On a recent business trip to Oslo, my younger son sent me some photos of the spectacular Opera House (Operahuset), situated on the city waterfront at the head of Oslofjord.
This venue is home to the Norwegian National Opera and Ballet and opened in 2008. Apart from its striking design and wonderful harbour-side location, there are two other striking facts about this modern architectural feat – construction of the Opera House was completed ahead of schedule and within budget.

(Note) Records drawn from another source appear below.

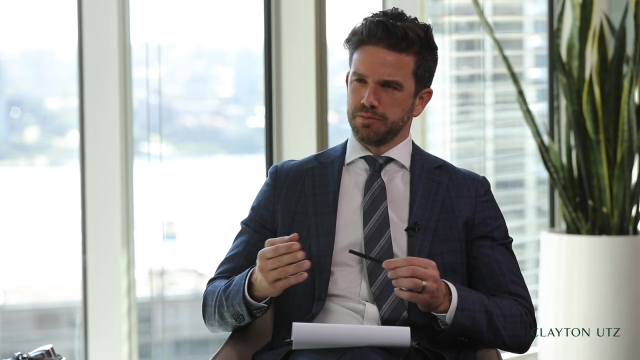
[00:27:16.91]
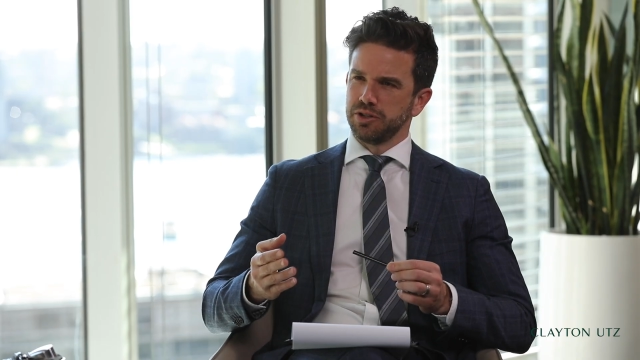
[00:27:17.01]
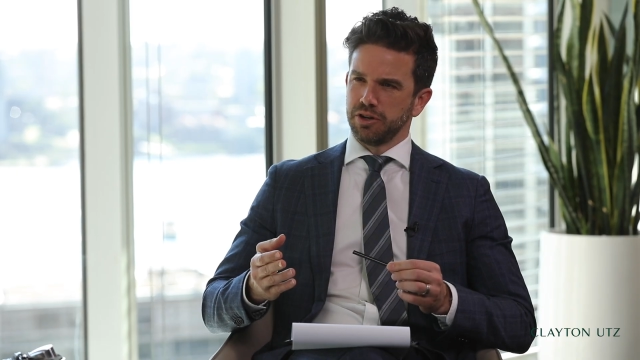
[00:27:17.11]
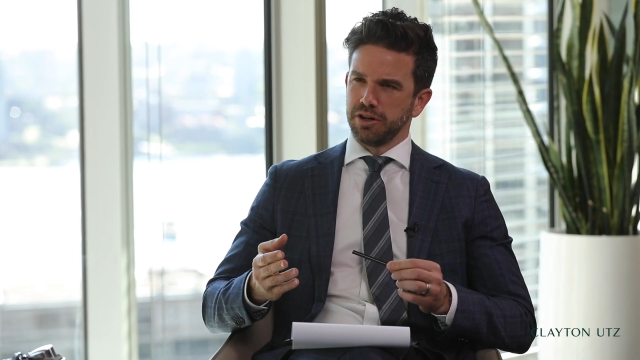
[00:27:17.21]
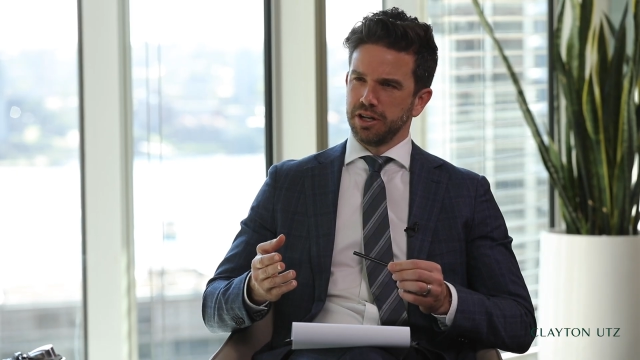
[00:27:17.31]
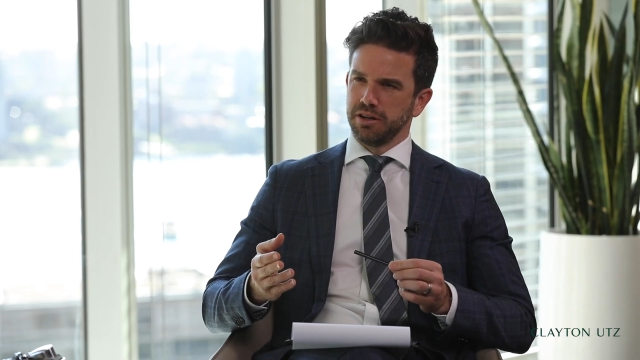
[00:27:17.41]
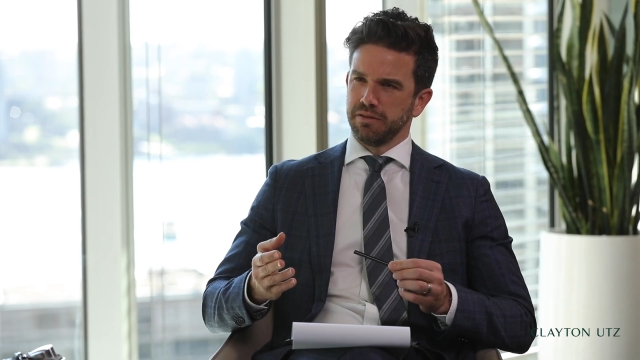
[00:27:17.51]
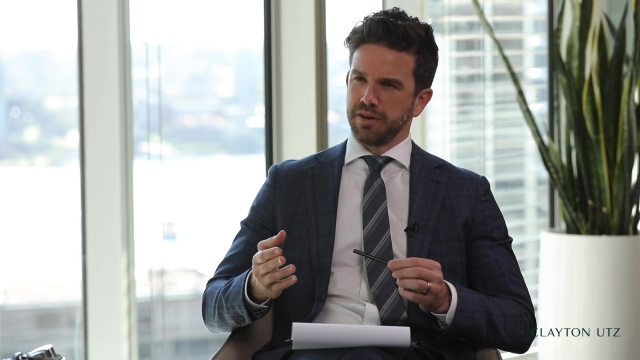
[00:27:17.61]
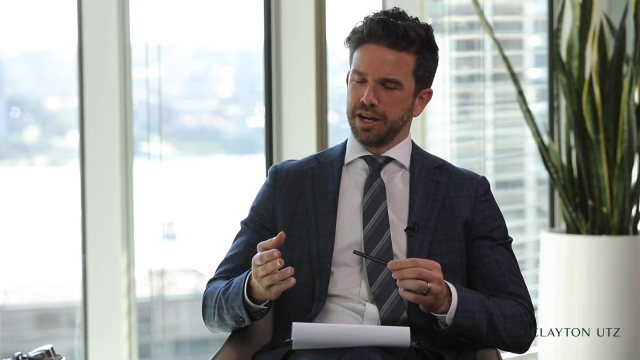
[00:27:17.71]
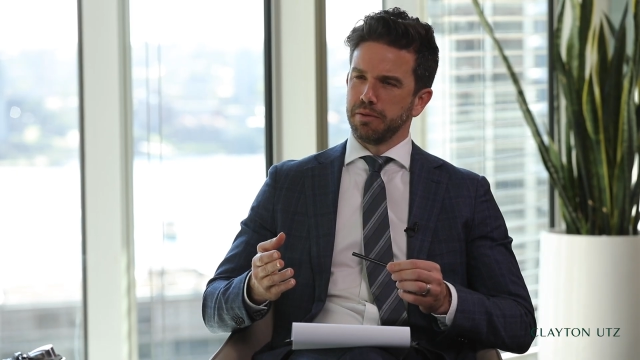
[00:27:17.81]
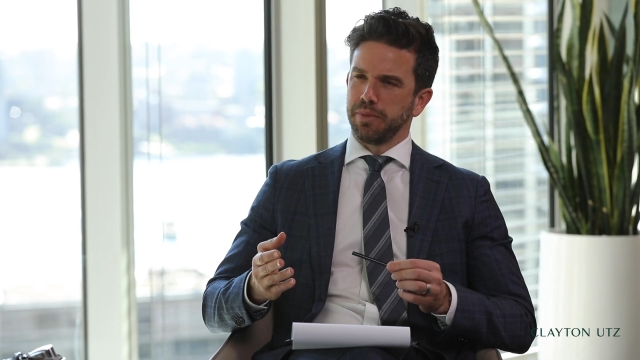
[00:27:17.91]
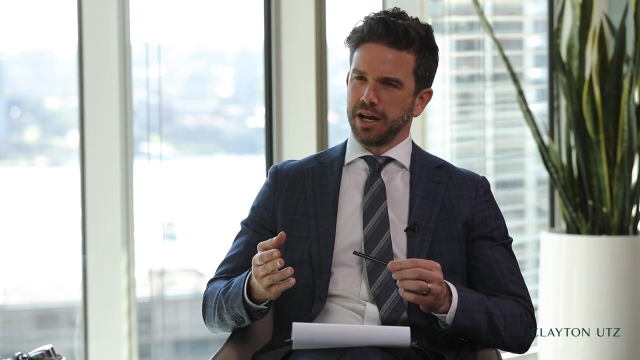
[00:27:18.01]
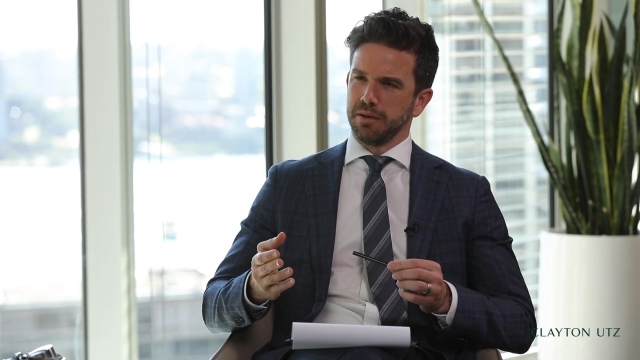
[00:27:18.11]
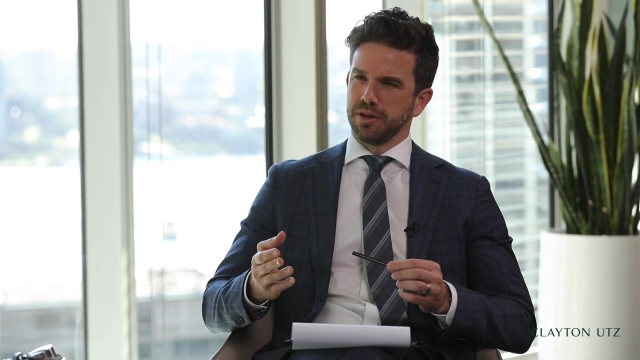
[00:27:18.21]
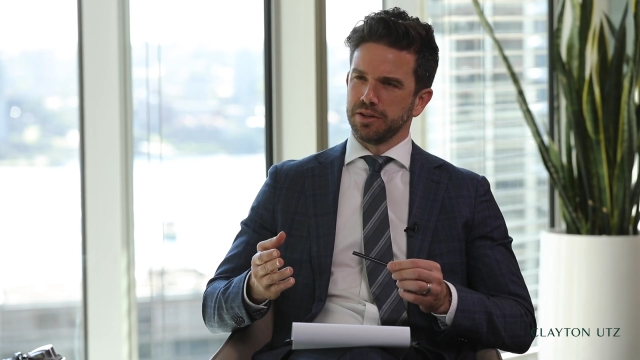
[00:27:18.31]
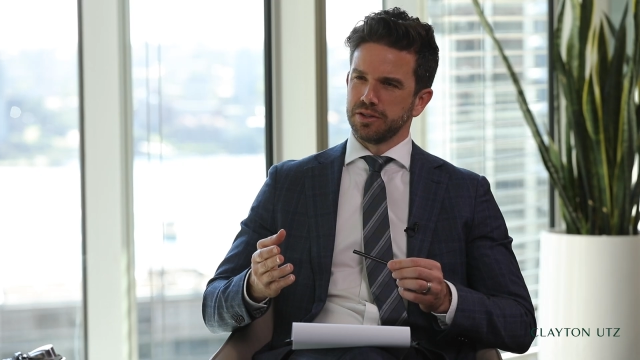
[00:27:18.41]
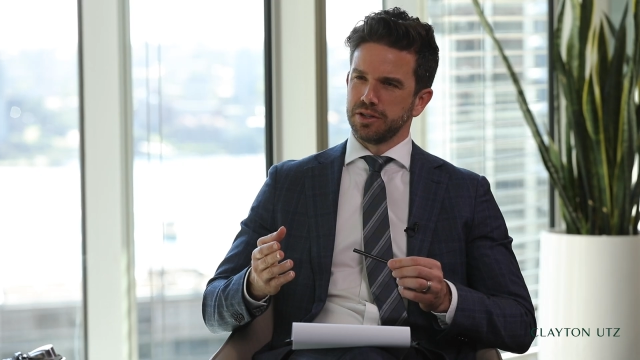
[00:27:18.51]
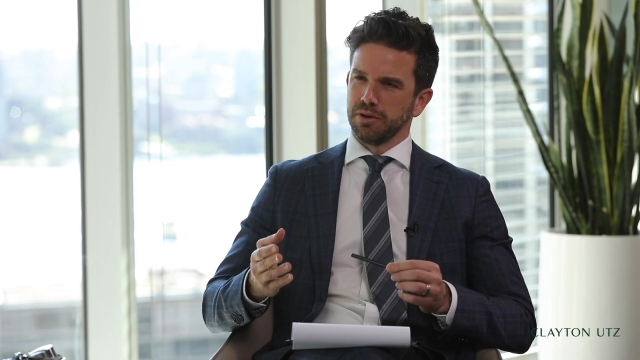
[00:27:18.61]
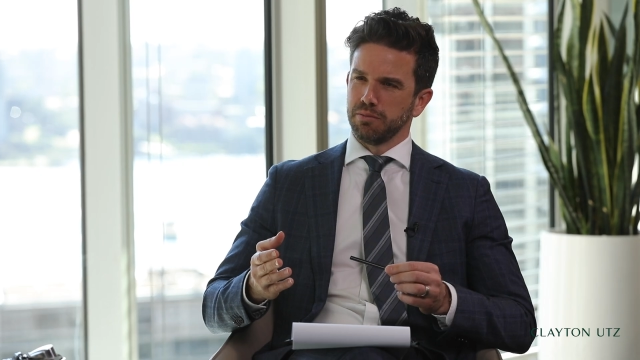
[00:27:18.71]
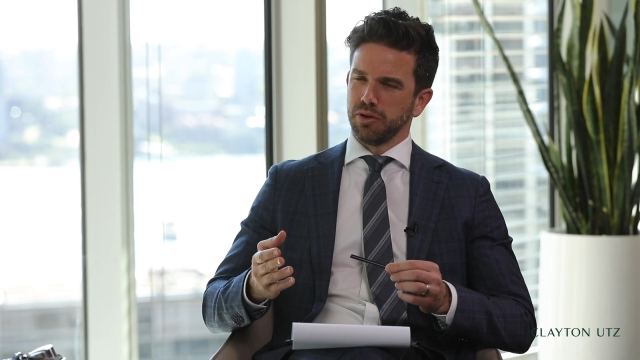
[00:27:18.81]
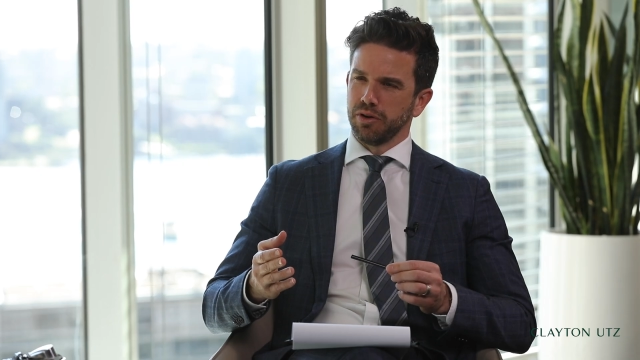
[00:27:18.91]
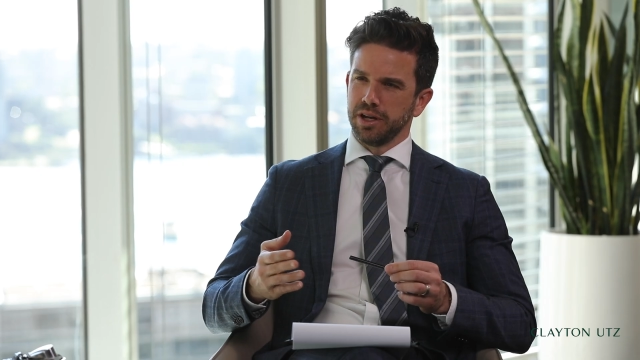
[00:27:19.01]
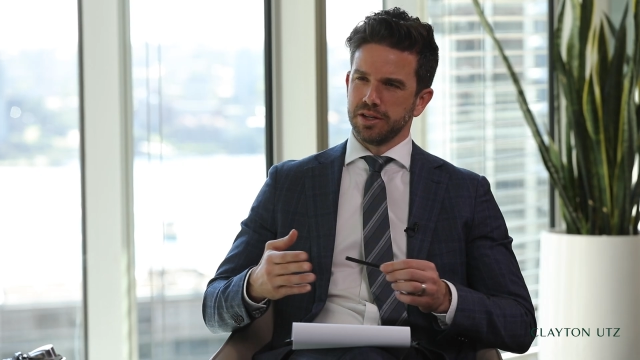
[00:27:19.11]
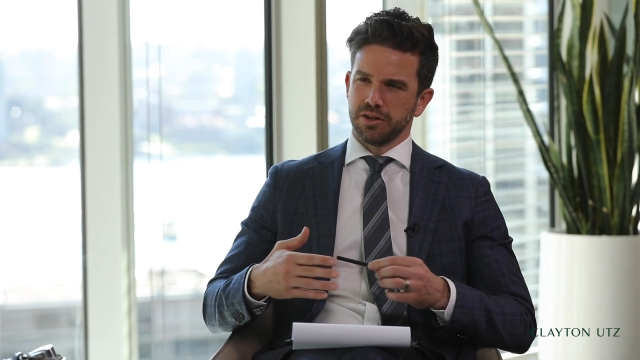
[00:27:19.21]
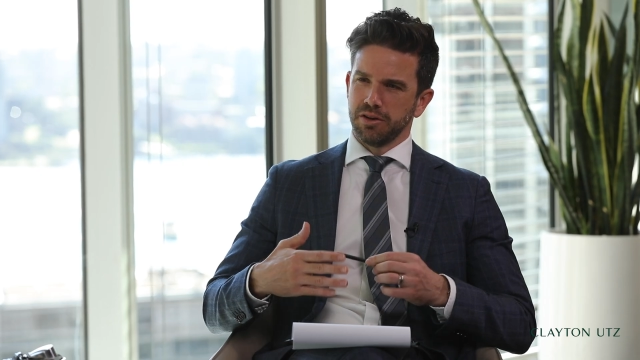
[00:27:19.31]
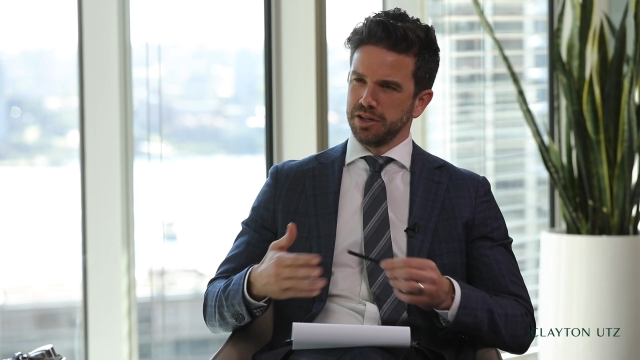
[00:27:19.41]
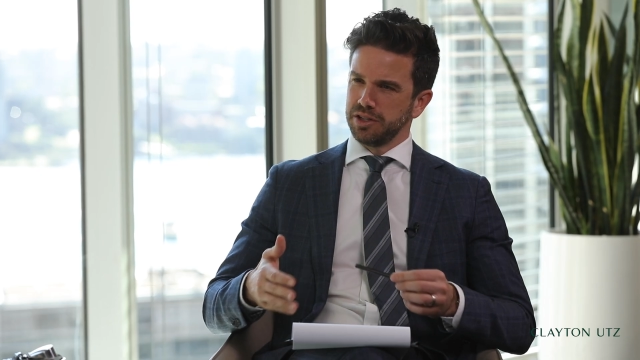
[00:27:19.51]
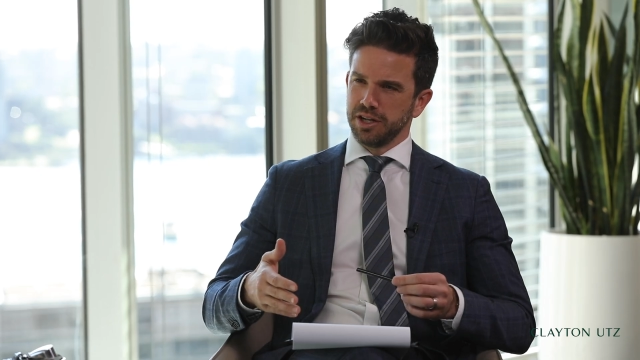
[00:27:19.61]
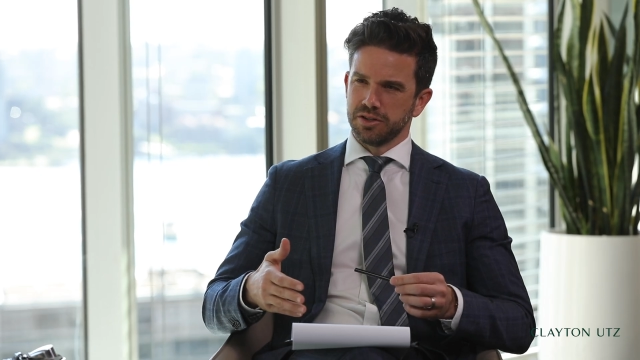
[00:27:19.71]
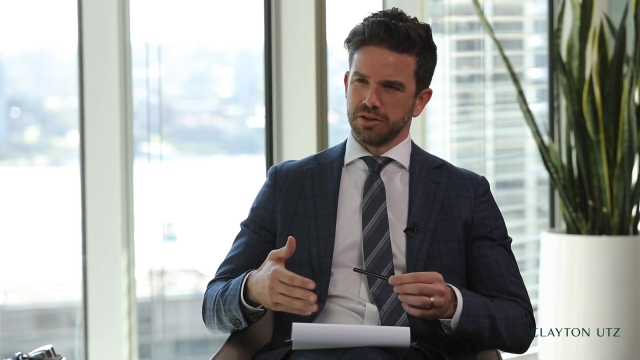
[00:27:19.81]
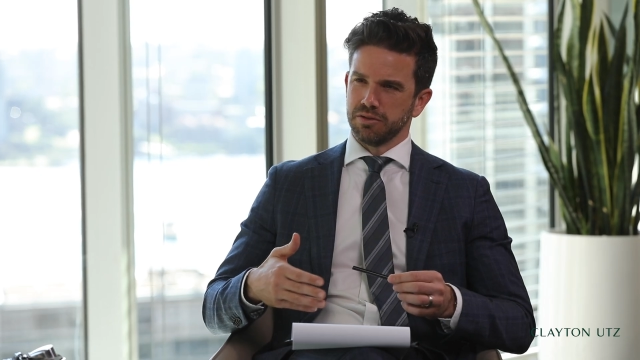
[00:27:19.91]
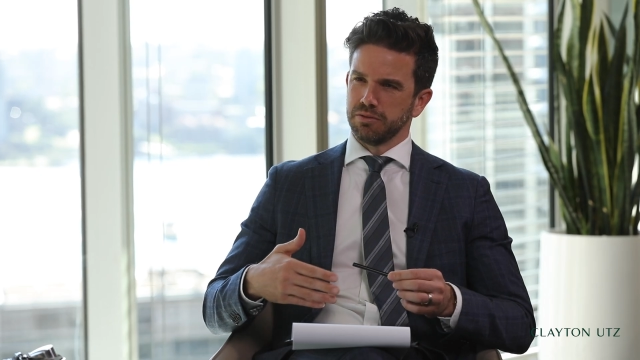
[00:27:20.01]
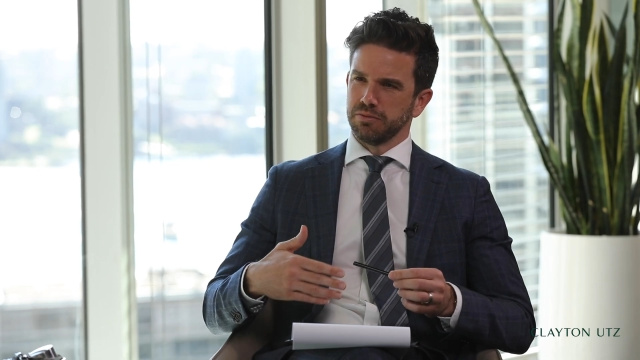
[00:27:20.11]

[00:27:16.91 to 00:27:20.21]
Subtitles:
majority of underpayments to employees are not intentional,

All of this took me back to the days of my deep sea career and trips to Australia during a time when the Sydney Opera House was being built. This project to build a major centre of performing arts, conceived of in the late 1940s and with a design by Danish architect Jorn Utzon chosen in 1957, was embroiled in controversy throughout. In fact, my 11 year period with Alfred Holt’s Blue Funnel Line (1960-71), was not sufficient to cover the construction period of the Opera House which ran from 1959 to the opening in 1973.

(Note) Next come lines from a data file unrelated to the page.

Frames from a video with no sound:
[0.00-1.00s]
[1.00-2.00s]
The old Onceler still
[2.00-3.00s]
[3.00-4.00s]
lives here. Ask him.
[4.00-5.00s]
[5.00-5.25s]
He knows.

Those in the shipping industry, at that time, enjoyed an eye witness view of the development of the project at Bennelong Point, adjacent to the famous Circular Quay area of the harbour which has seen major shipping activity since the 19th century and today is home to the famous Sydney Ferries which ply their trade across the various shores of the harbour.

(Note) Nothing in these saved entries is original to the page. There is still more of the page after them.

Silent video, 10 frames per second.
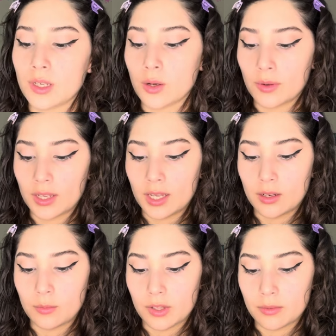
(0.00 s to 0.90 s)
going
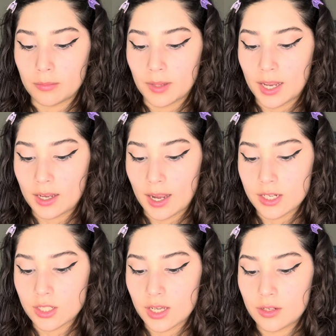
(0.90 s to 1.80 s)
in with black
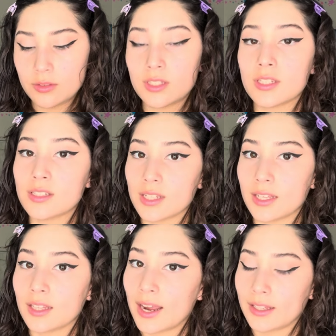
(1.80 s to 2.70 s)
eyeshadow to
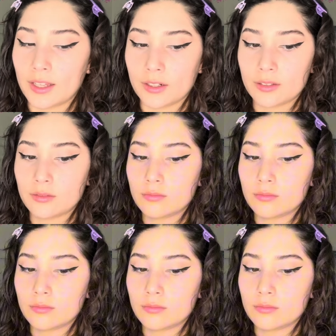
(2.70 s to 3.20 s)
set the eyeliner.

Circular Quay, of course, is also adjacent to another striking Sydney landmark – the Harbour Bridge which opened in 1932. Blue Funnel ships (before my time!) had carried some of the construction materials into the harbour for that iconic project. The bridge looms large across the harbour area, and like the Opera House, is an iconic backdrop for most photos or postcards of Sydney. However, its opening in 1932 did significantly affect the profitability of the ferry operations which today operate with financial subvention from the New South Wales government.